**Data for the task:**
++++++++++++++++++++
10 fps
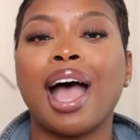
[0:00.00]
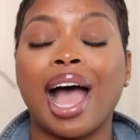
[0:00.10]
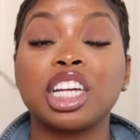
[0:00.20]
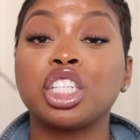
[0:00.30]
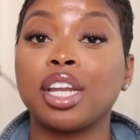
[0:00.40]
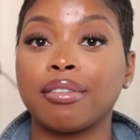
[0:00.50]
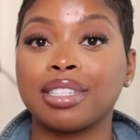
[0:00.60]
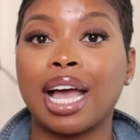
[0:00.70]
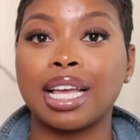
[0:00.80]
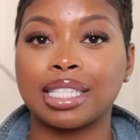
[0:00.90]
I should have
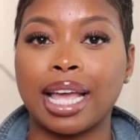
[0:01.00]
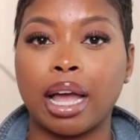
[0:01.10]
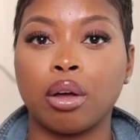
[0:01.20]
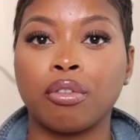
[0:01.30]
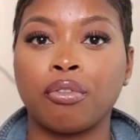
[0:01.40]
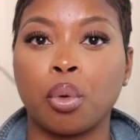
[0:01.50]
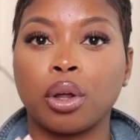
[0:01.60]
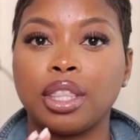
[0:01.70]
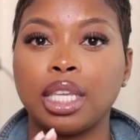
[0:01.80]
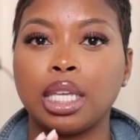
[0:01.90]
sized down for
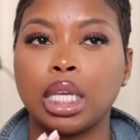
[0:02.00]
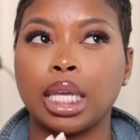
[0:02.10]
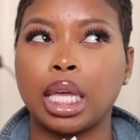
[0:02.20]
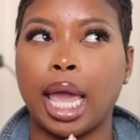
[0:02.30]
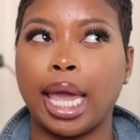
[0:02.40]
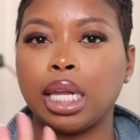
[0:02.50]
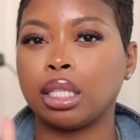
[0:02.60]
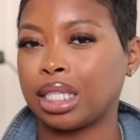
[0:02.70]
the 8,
++++++++++++++++++++
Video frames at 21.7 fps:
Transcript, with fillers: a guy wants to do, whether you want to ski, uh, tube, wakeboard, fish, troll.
++++++++++++++++++++
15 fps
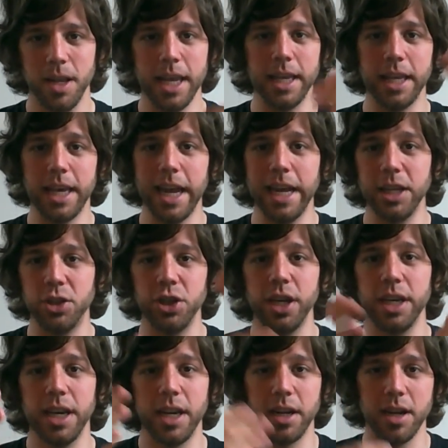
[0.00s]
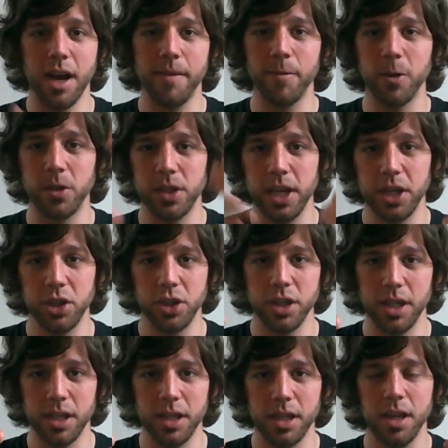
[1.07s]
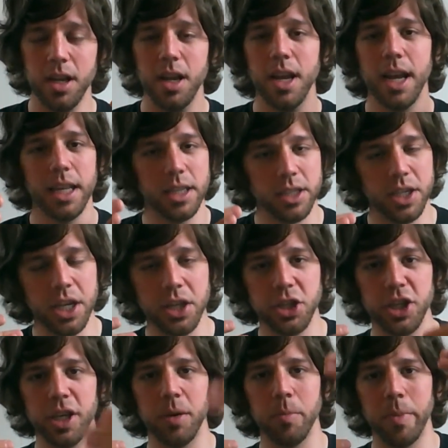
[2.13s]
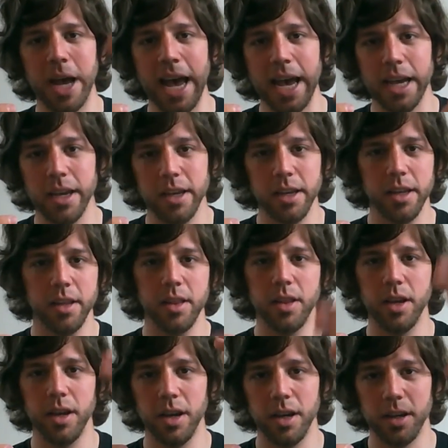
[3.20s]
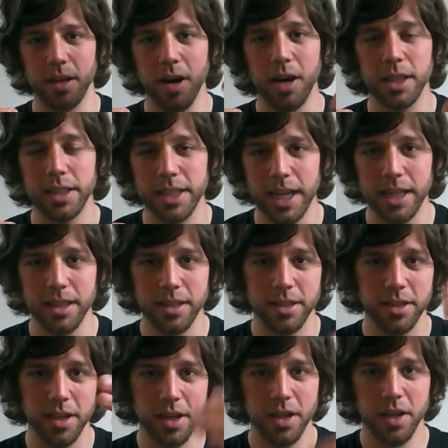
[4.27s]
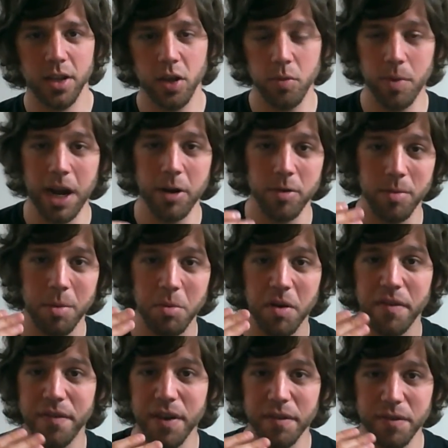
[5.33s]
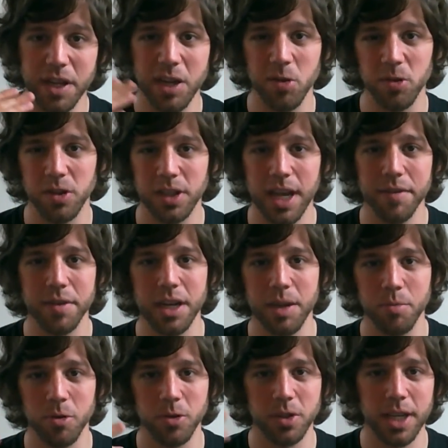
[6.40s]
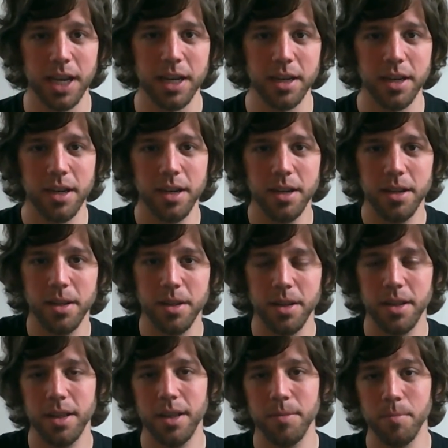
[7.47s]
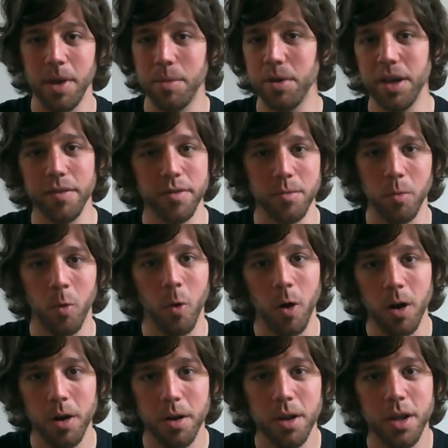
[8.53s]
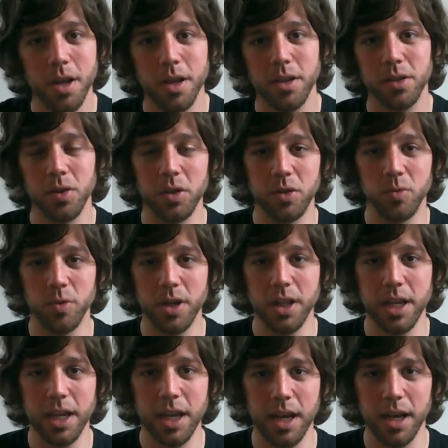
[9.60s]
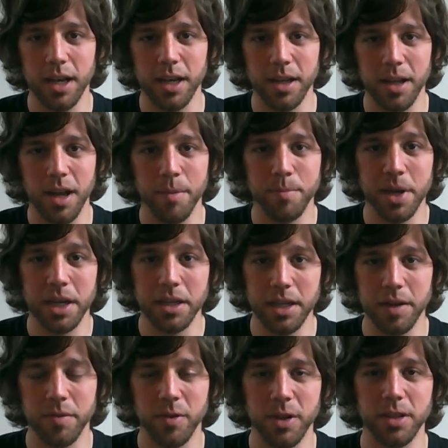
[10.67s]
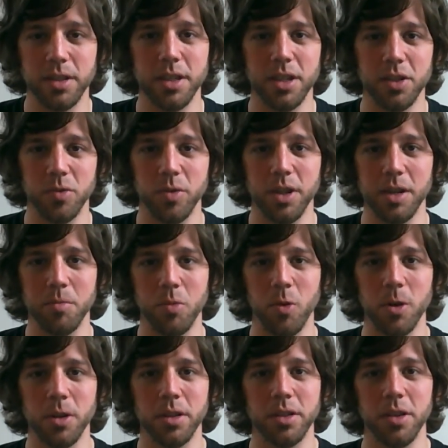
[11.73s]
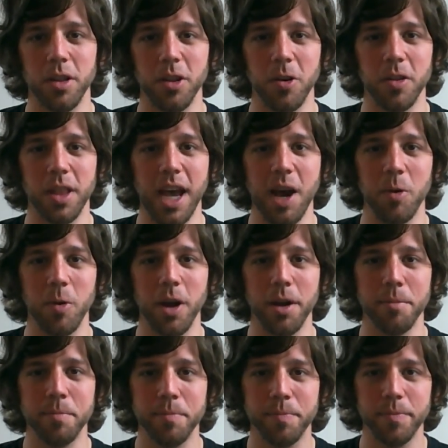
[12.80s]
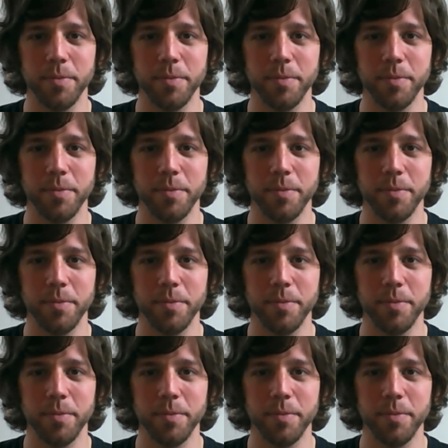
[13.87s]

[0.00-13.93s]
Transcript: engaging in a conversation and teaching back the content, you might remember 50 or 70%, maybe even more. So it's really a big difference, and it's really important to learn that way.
++++++++++++++++++++
Show every line in the listing above that carries the word "Transcript".

Transcript, with fillers: a guy wants to do, whether you want to ski, uh, tube, wakeboard, fish, troll.
Transcript: engaging in a conversation and teaching back the content, you might remember 50 or 70%, maybe even more. So it's really a big difference, and it's really important to learn that way.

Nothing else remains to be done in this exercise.